#### PROBLEM TO WORK ON:
When you copy the data, keep every word exactly as it is and leave the pictures out.

#### PROVIDED MATERIAL:
####################
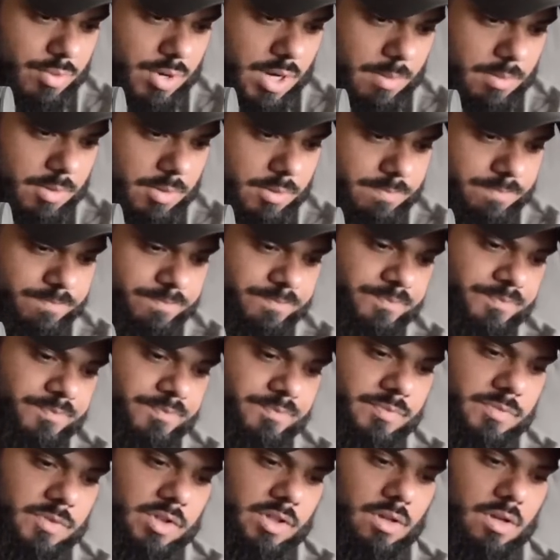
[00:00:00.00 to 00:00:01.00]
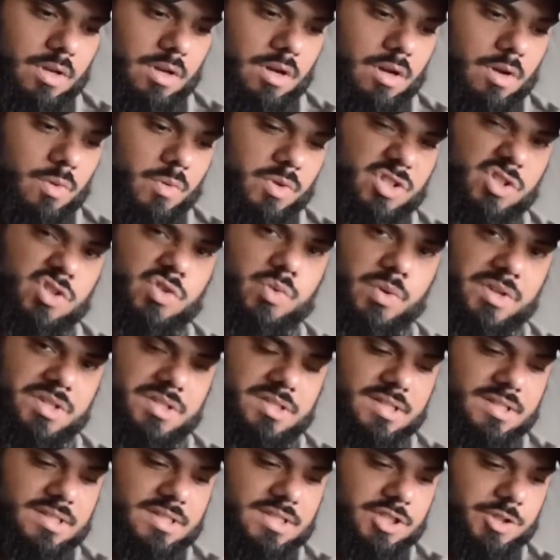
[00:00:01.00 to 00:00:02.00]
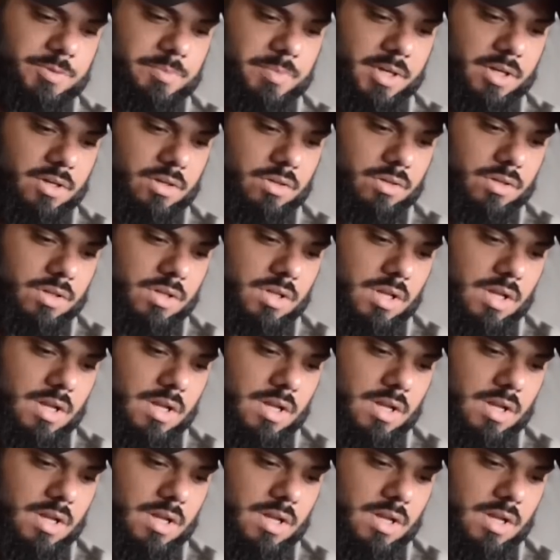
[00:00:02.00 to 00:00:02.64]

a problem uh, with a twenty-six inch barrel.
####################
#### OUTPUT FOR THIS TASK:
[00:00:00.00 to 00:00:01.00]
[00:00:01.00 to 00:00:02.00]
[00:00:02.00 to 00:00:02.64]

a problem uh, with a twenty-six inch barrel.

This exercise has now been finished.